From the first line down to the one containing "[18:42.54-18:42.99]", reproduce the entries below exactly and leave out the pictures.

(Collected data entries)
·····
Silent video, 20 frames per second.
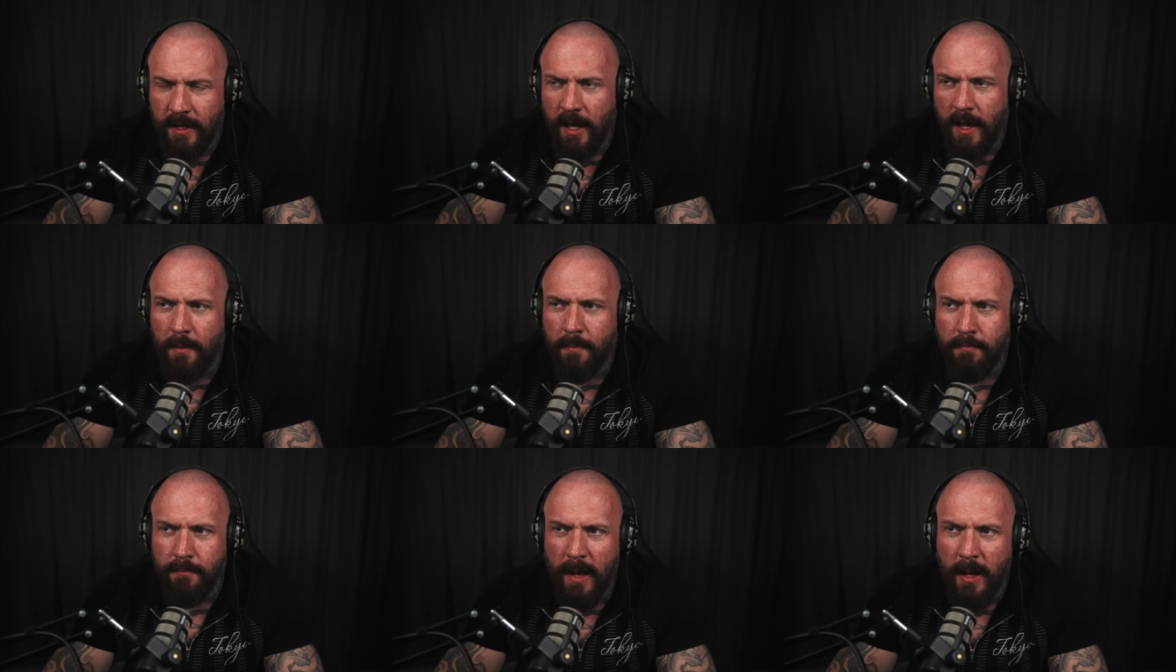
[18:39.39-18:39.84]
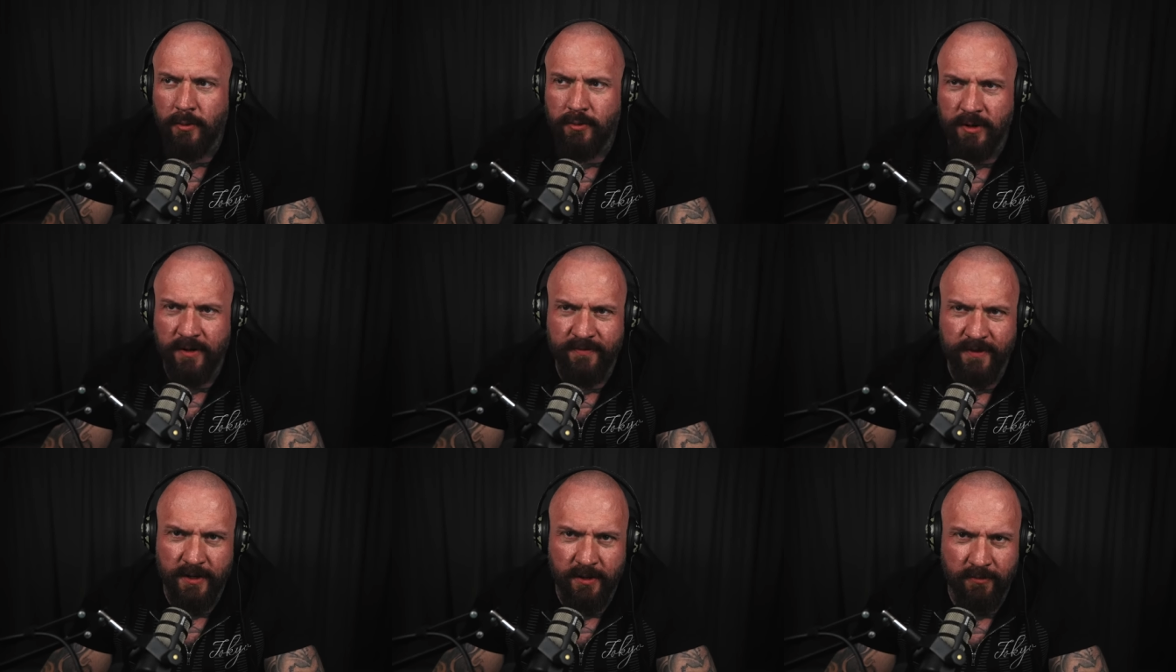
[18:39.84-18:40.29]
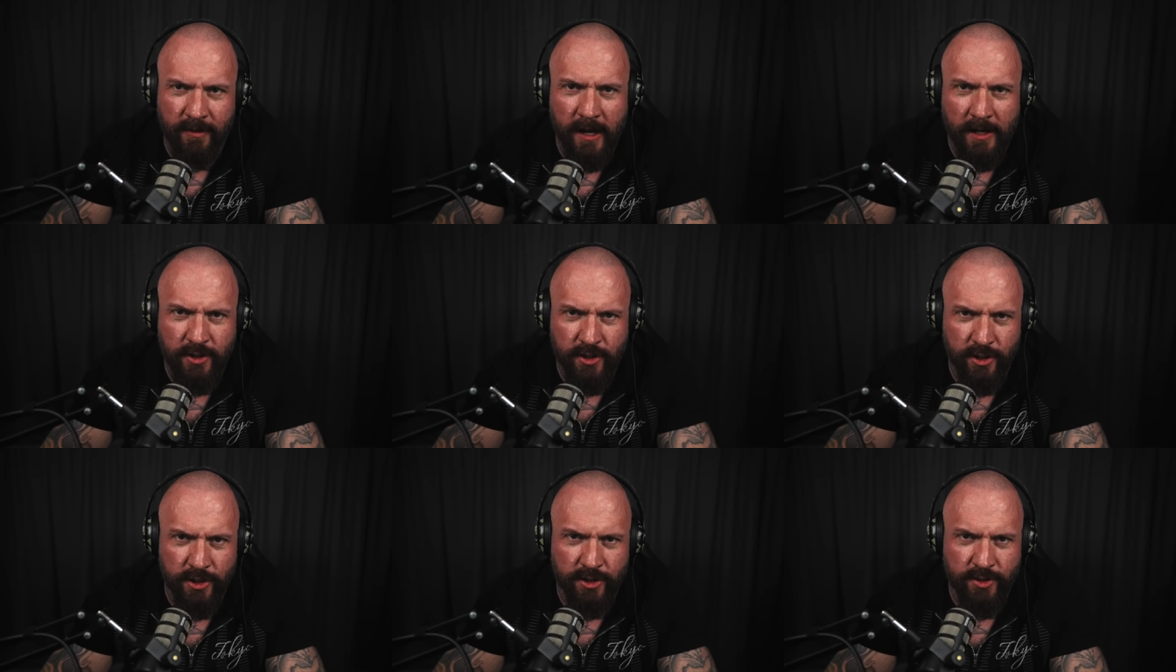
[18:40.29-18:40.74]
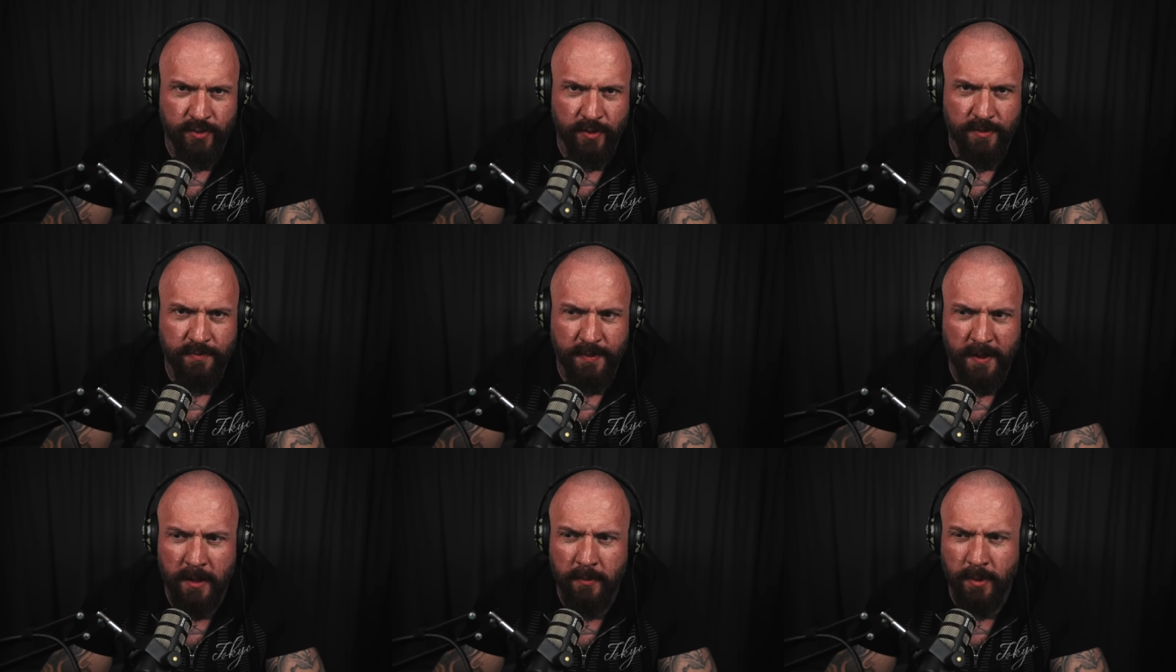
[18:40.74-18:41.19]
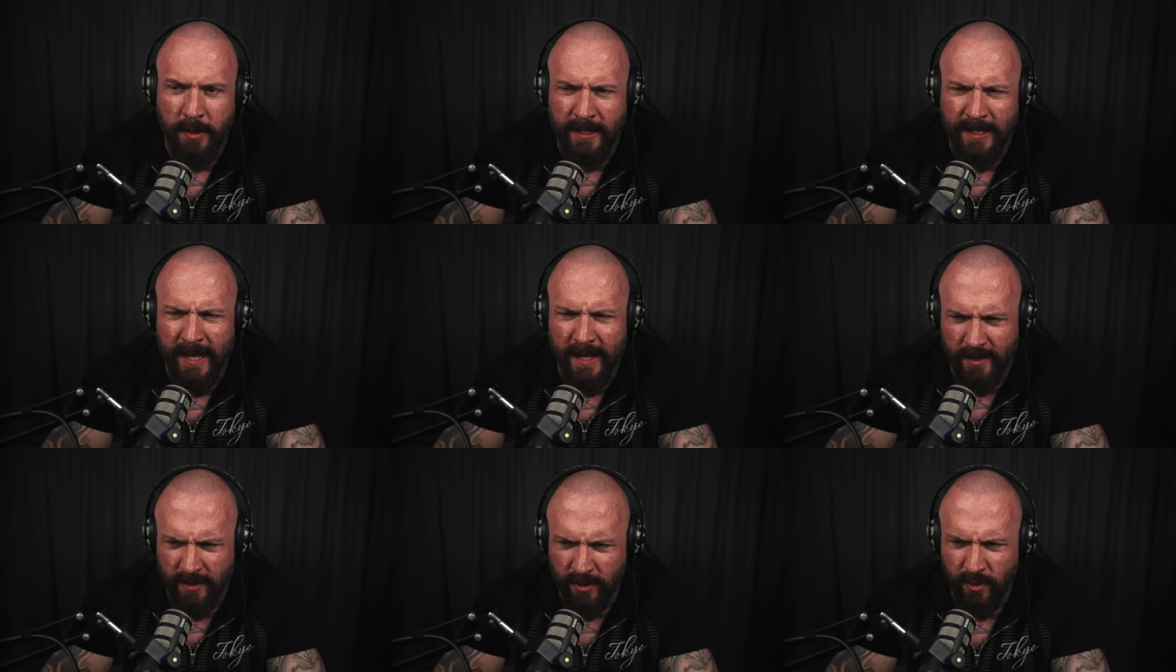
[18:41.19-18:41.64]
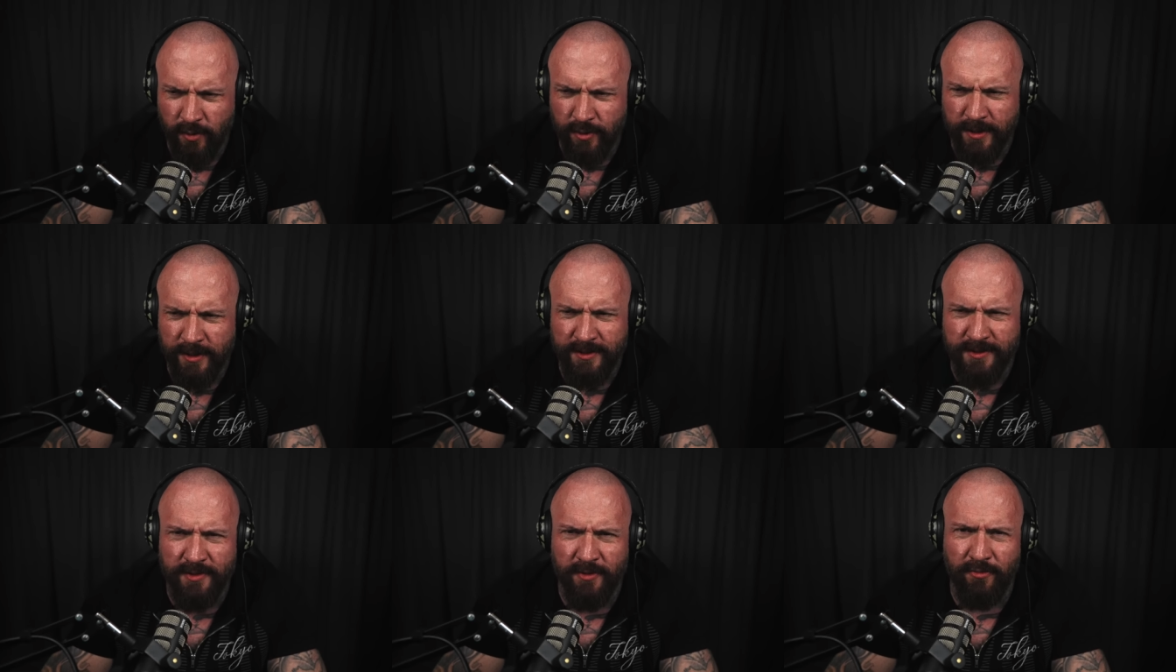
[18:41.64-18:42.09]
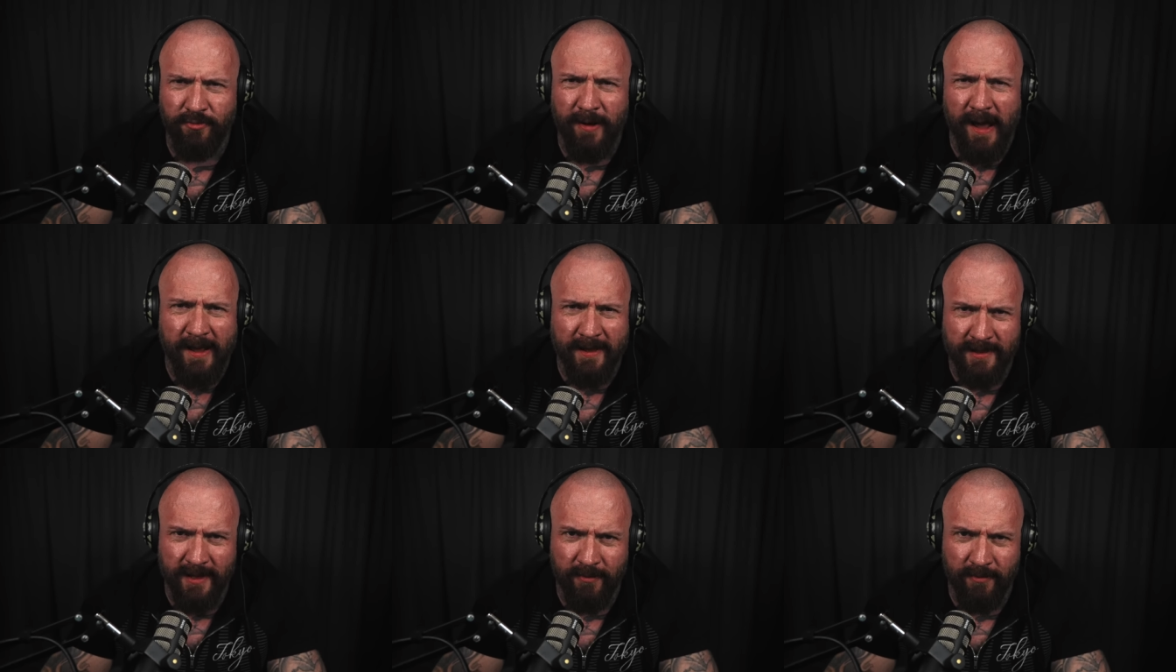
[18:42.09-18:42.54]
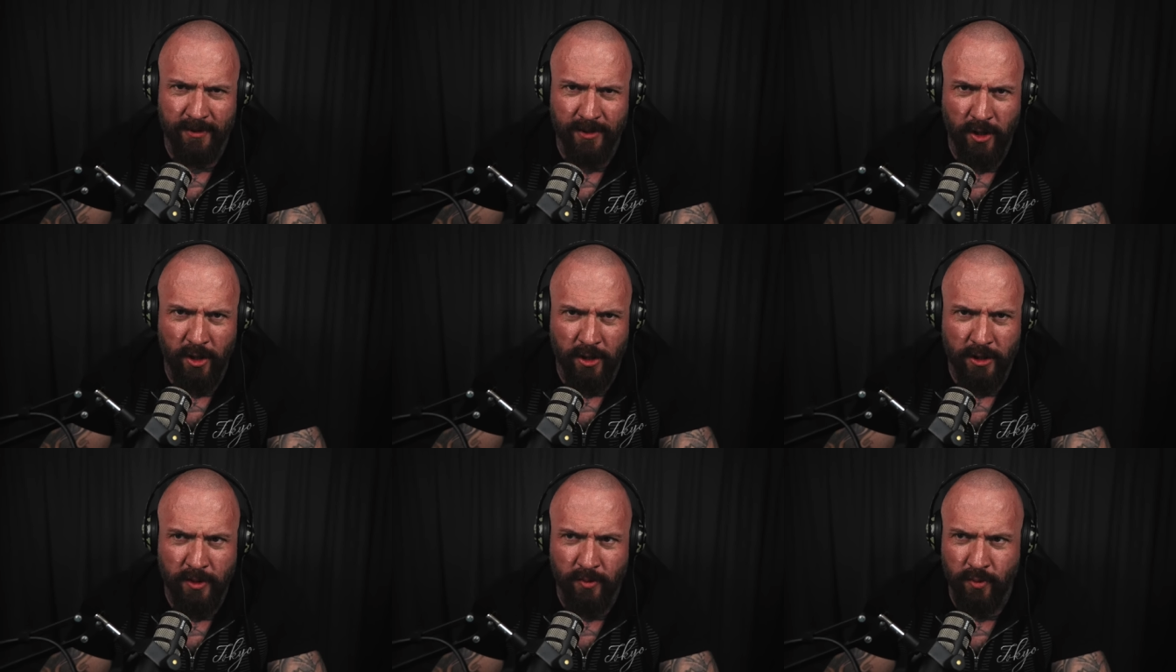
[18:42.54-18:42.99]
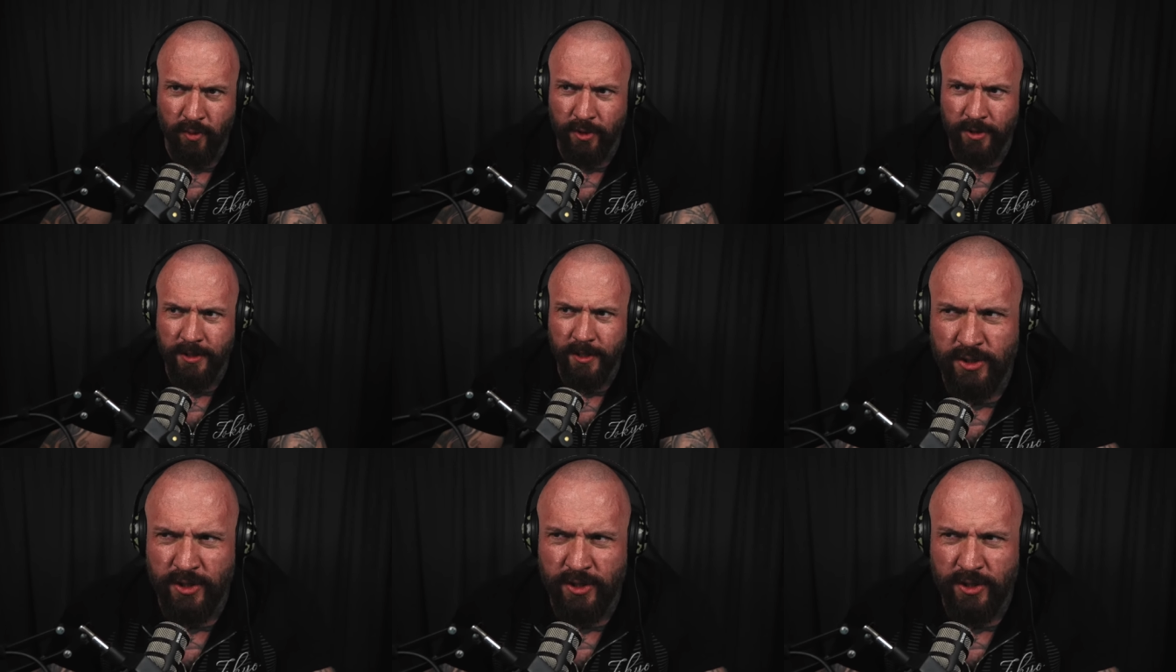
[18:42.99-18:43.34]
amount of interactions with people, let alone a director in Hollywood,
·····
EXERCISE OUTPUT =>
Silent video, 20 frames per second.
[18:39.39-18:39.84]
[18:39.84-18:40.29]
[18:40.29-18:40.74]
[18:40.74-18:41.19]
[18:41.19-18:41.64]
[18:41.64-18:42.09]
[18:42.09-18:42.54]
[18:42.54-18:42.99]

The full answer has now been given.